= Matthew Smith (painter) =

British painter (1879–1959)

Fitzroy Street Nude No. 2. 1916. 1015×760 mm

Sir Matthew Smith, CBE (22 October 1879 – 29 September 1959) was a British painter of nudes, still-life and landscape. He studied design at the Manchester School of Art and art at the Slade School of Art. Smith studied under Henri Matisse in Paris and acquired an interest in Fauvism. During World War I, he was wounded at the Battle of Passchendaele. In 1949, Smith was appointed a Commander of the Order of the British Empire (CBE). He was knighted in 1954.

He married Gwen Salmond and their relationship broke up when he entered into an affair with Vera Cuningham. Smith lived, worked, and exhibited in England and France.

==Early life==
Matthew Arnold Bracy Smith was born on 22 October 1879 in Halifax, West Yorkshire to Frederic and Frances Smith. His father was a wire-manufacturer and musician who invited visiting musicians to his home. Matthew went to Giggleswick School. At seventeen he went to a Bradford wool mill and a year later into the family works, where he worked for four years.

==Education==
He studied design at the Manchester School of Art from 1901 to 1905 and painting at the Slade School of Art in London from 1905 to 1907.

In 1908, Smith went to Pont-Aven in Brittany, France.

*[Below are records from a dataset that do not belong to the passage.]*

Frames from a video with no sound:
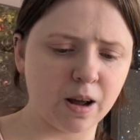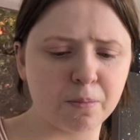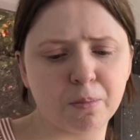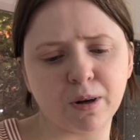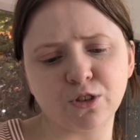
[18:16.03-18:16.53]

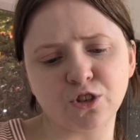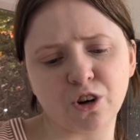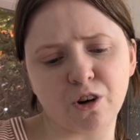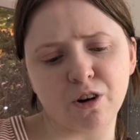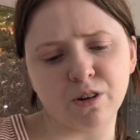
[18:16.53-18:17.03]
a bunch
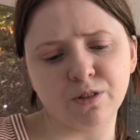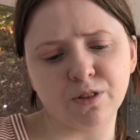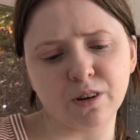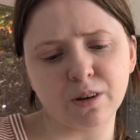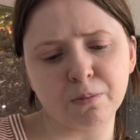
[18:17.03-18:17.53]
of
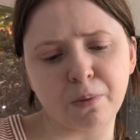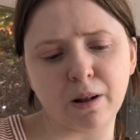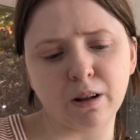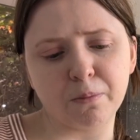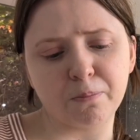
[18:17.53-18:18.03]

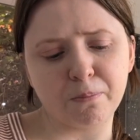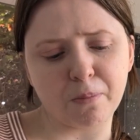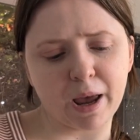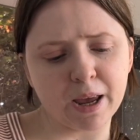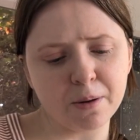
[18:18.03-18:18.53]
Bella
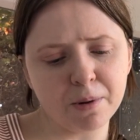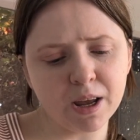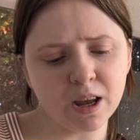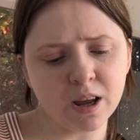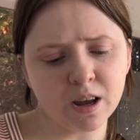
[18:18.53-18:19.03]

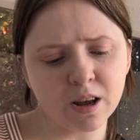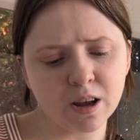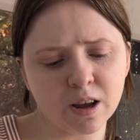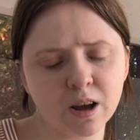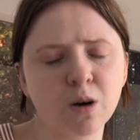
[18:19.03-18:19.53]
Baby,
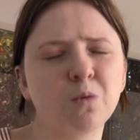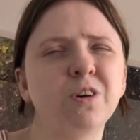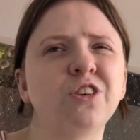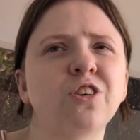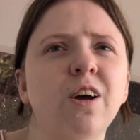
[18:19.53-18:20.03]

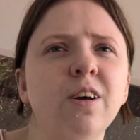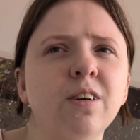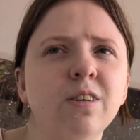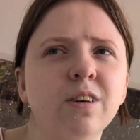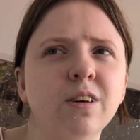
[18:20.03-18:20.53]
which
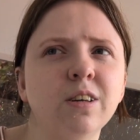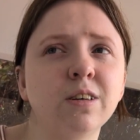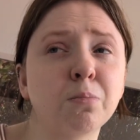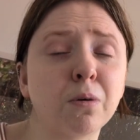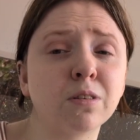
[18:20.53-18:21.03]

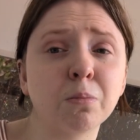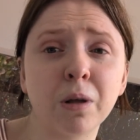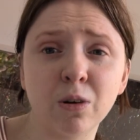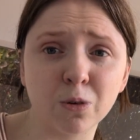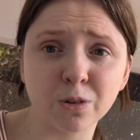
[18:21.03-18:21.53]
is
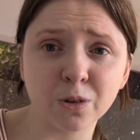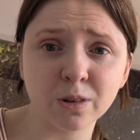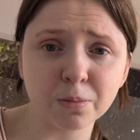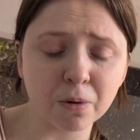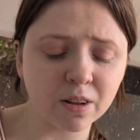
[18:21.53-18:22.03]
possibly also a
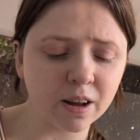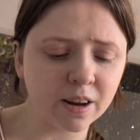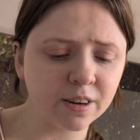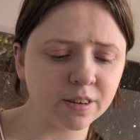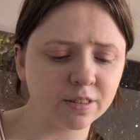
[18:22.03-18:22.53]

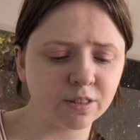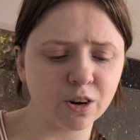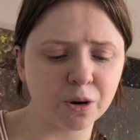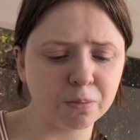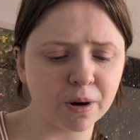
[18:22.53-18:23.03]
Spotlight
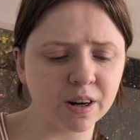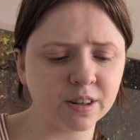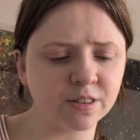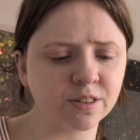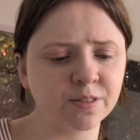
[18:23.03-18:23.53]
home
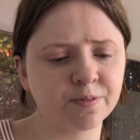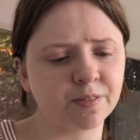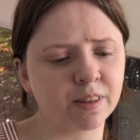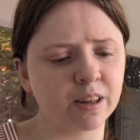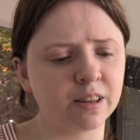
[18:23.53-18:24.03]
brand.
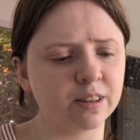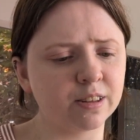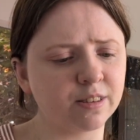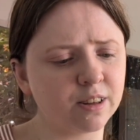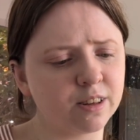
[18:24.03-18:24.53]

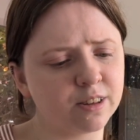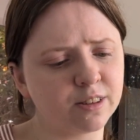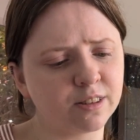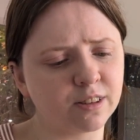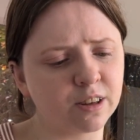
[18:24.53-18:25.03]
This
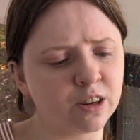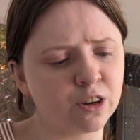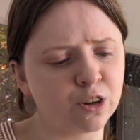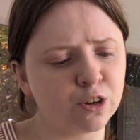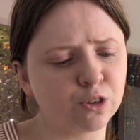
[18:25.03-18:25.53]
is
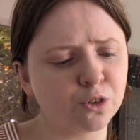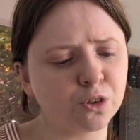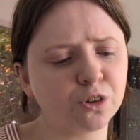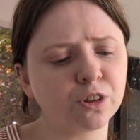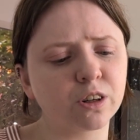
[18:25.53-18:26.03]

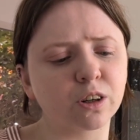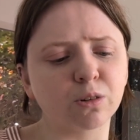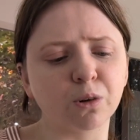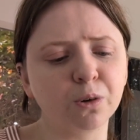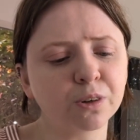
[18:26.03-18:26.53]

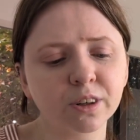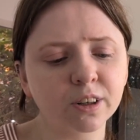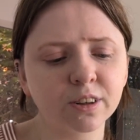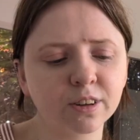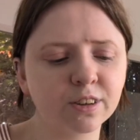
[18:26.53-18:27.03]
Tricot
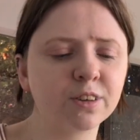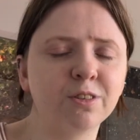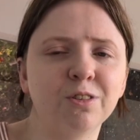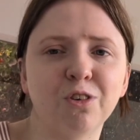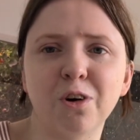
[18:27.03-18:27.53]

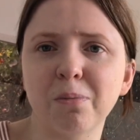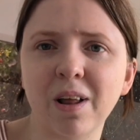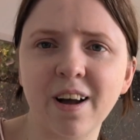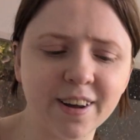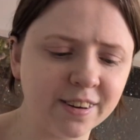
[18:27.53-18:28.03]

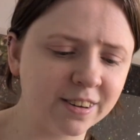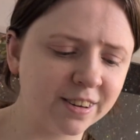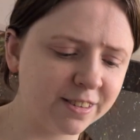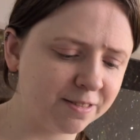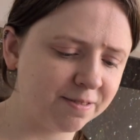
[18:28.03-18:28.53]
4-ply.
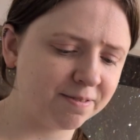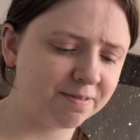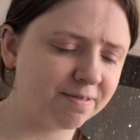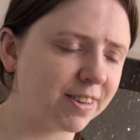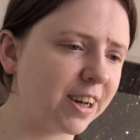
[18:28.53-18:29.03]

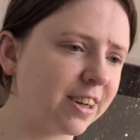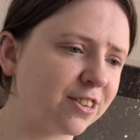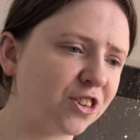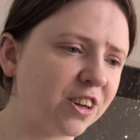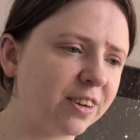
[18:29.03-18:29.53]
Ah,
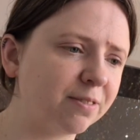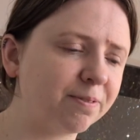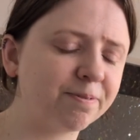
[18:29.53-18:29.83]
shit.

In 1911 he was in Paris where he studied under Henri Matisse at his short-lived school and was influenced by him and other Fauves. This influence can be seen in paintings such as Fitzroy Street Nude No. 1 (1916) and his series of Cornish landscapes.

He showed at Société des Artistes Indépendants in 1911.

==Personal life==
Smith met fellow artist Gwen Salmond in 1907 in Whitby and she became his "greatest mentor". They married and had two sons together. The marriage was short and it was Salmond who raised the boys, Frederic Mark Smith and Dermott Smith, born in 1915 and 1916 respectively. Smith left his wife and sons because he felt that they were "stifling his career." Both sons served in the Royal Air Force during World War II and were killed during the war.

Smith met fellow artist Vera Cuningham in 1922 or 1923 and moved to Paris, where they lived at 6 bis Villa Brune. The British Museum states that they both exhibited in 1922 at the Société des Artistes Indépendants and at the Amis de Montparnasse. Smith and Cuningham were in Woolhope, near Hereford, in 1932. Smith's paintings of Vera between 1923 and 1926 include Vera Cuningham, Head and Shoulders, Vera Cuningham in a Chair, Vera Reclining in a Pink Slip, and Vera in a Yellow Dress, all of which are in the Corporation of London Collection. She died in 1955.

==Career==
Smith stayed in France until the outbreak of World War I in 1914, which prevented him from returning to England, but was able later to get to Cornwall, England. He trained for the army in Hertfordshire in 1916. He was made temporary second lieutenant for the Labour Company. He was wounded in September 1917 at the Battle of Passchendaele. After having been hospitalised, he returned to active duty in 1918, was made lieutenant, and was posted at the Abbeville prisoner-of-war camp.

Between World War I and World War II he lived often in Paris and Aix-en-Provence, France. During this period he had poor mental and physical health. His work, however, reflects use of "colour in a bold, unnaturalistic manner echoing the Fauves."

In 1920 he became a member of The London Group. The family summered in Cornwall in 1920. He lived and painted landscapes in St Columb Major by the autumn of 1920. The following year he lived in Brittany, Paris and London. He then spent the winter with his family in Grez, Oise, France.

He was treated near Lake Geneva at Clinique Valmont and then by Dr. d'Espiney in Lyon, France. The following year he began a relationship with Vera Cuningham and she moved with him to his house in Paris, Villa Brune. It is said of Smith in The Obstacle Race: The Fortunes of Women Painters and Their Work:Early in the twenties the normal shortcomings of his health allied with the sense of something unfulfilled in his personal life to produce a serious breakdown; and it was not until he found in Vera Cuningham the ideal model for his art that he recovered and, indeed redoubled his ability to work.

His first one-person show was at Tooth's Gallery, London, in 1926. He had shows at London Group, the Carnegie International Exhibition, Lefevre Gallery, and Mayor Gallery. His works were bought by Roger Fry and the Tate Gallery.

In 1944, "The Penguin Modern Painters" paperback series printed an illustrated biography written by Philip Hendy which included his works.

His work was shown at the Venice Biennale in 1938 and 1950. In 1949 he was awarded a Commander of the Most Excellent Order of the British Empire (CBE). He was knighted in 1954.

==Death==
He died on 29 September 1959, in London.